◆ **Your instructions**
Please make sure what you return matches the listing below exactly, minus its pictures.

──────────

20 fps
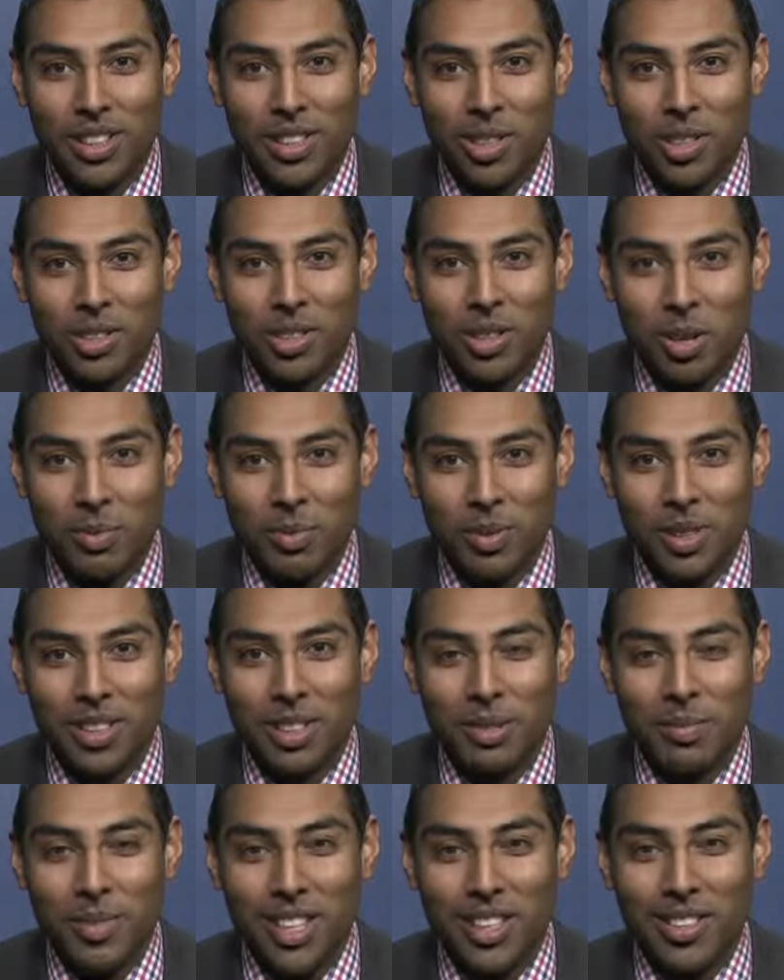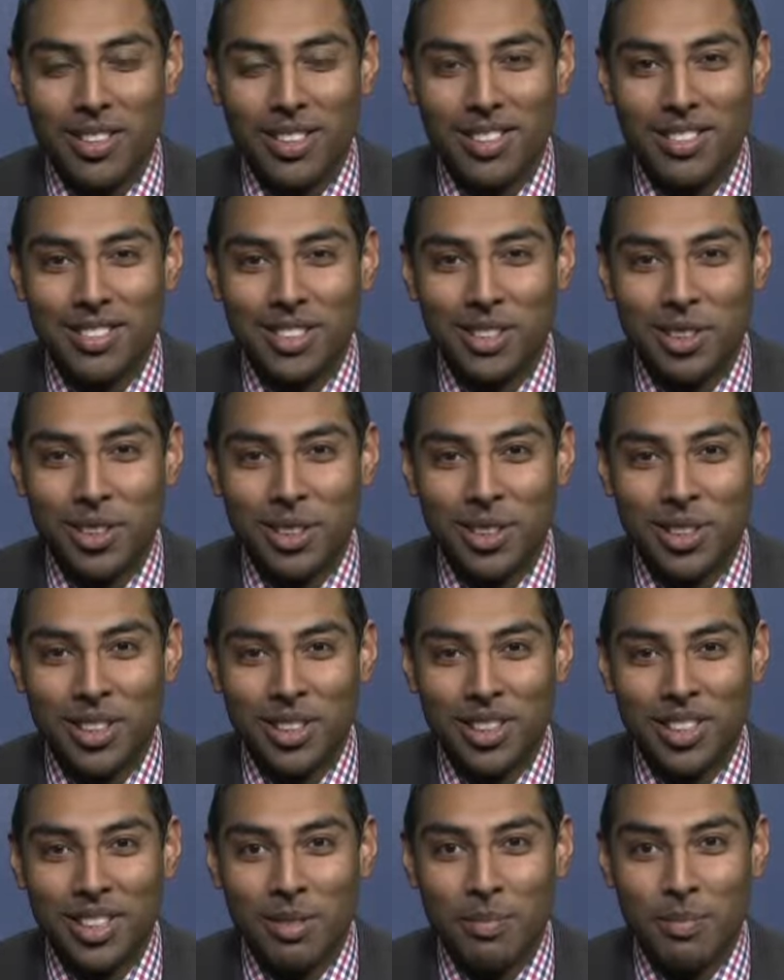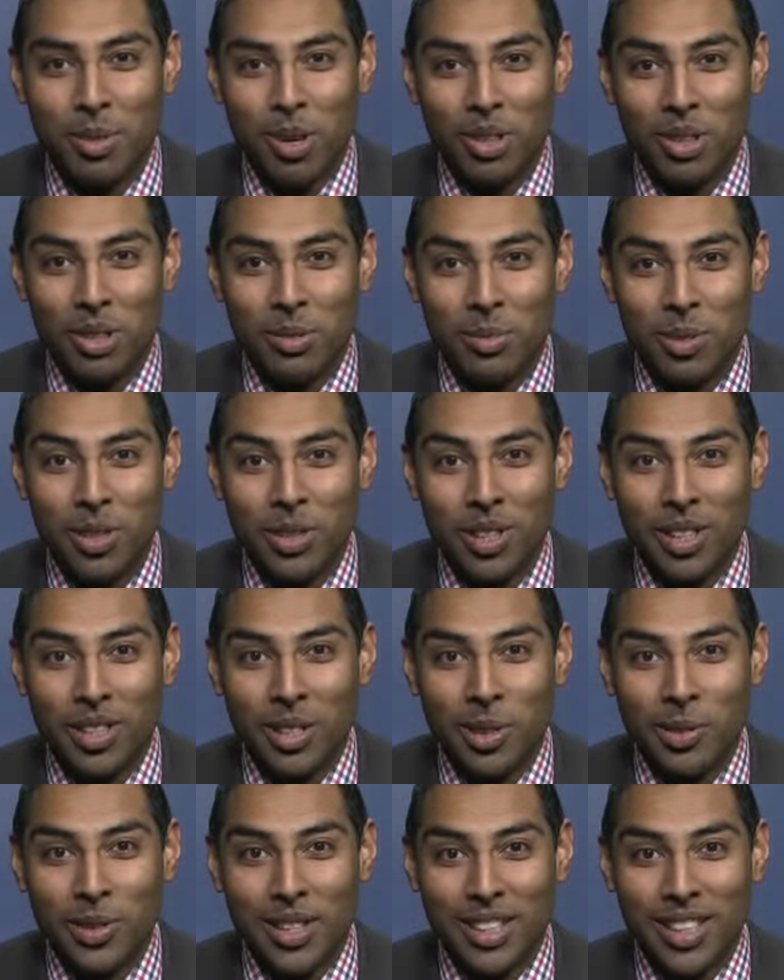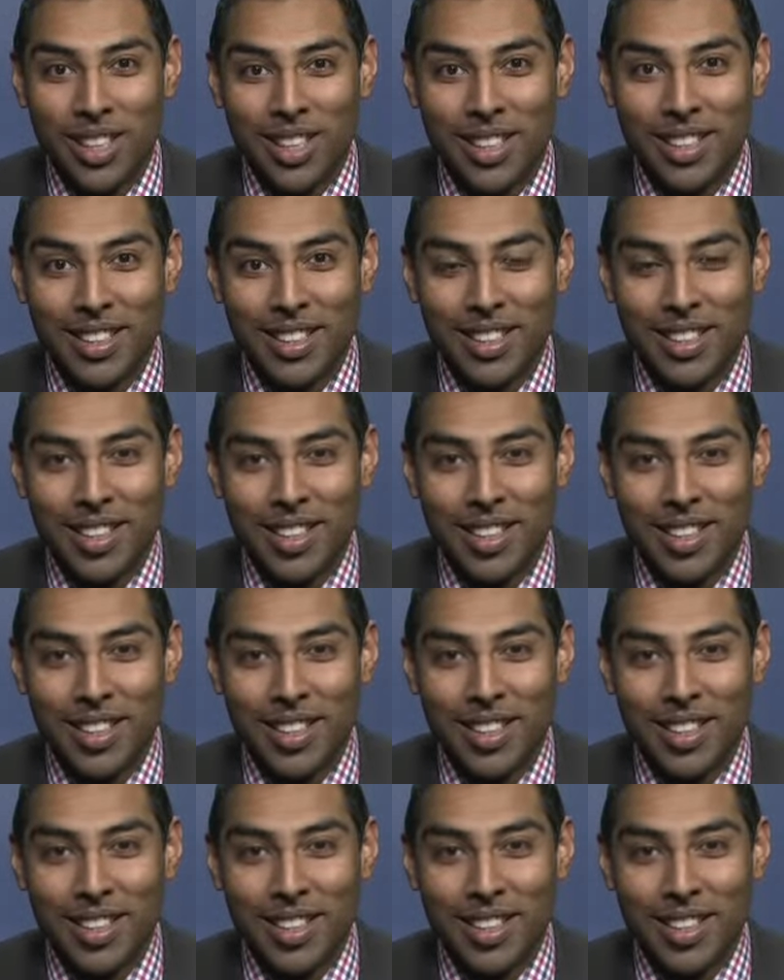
at Johns Hopkins Medical Institutions in Baltimore, USA.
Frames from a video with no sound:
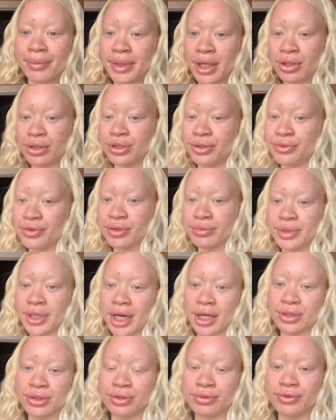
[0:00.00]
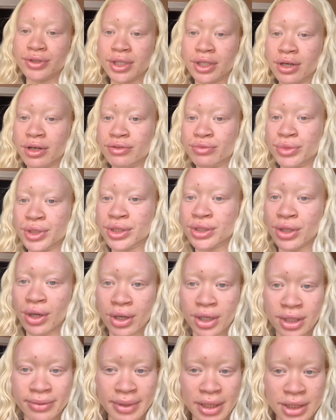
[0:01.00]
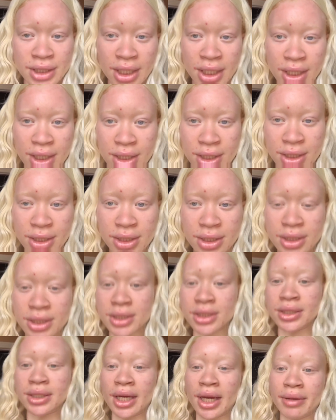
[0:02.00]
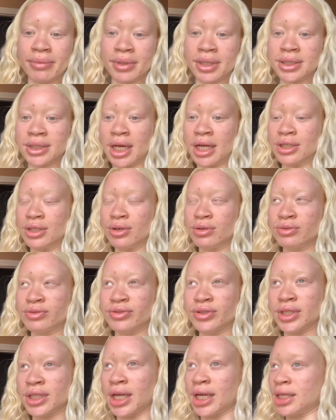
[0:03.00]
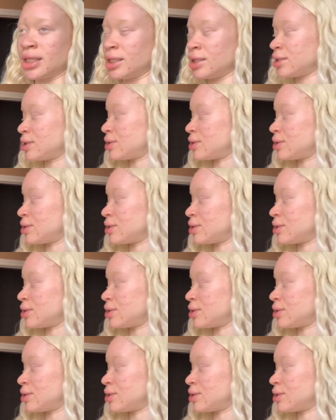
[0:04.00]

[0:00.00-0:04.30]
I'm not going to film the actual video of me talking about the hair just yet because I don't feel like it.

──────────

◆ **Solved exercise**
20 fps
at Johns Hopkins Medical Institutions in Baltimore, USA.
Frames from a video with no sound:
[0:00.00]
[0:01.00]
[0:02.00]
[0:03.00]
[0:04.00]

[0:00.00-0:04.30]
I'm not going to film the actual video of me talking about the hair just yet because I don't feel like it.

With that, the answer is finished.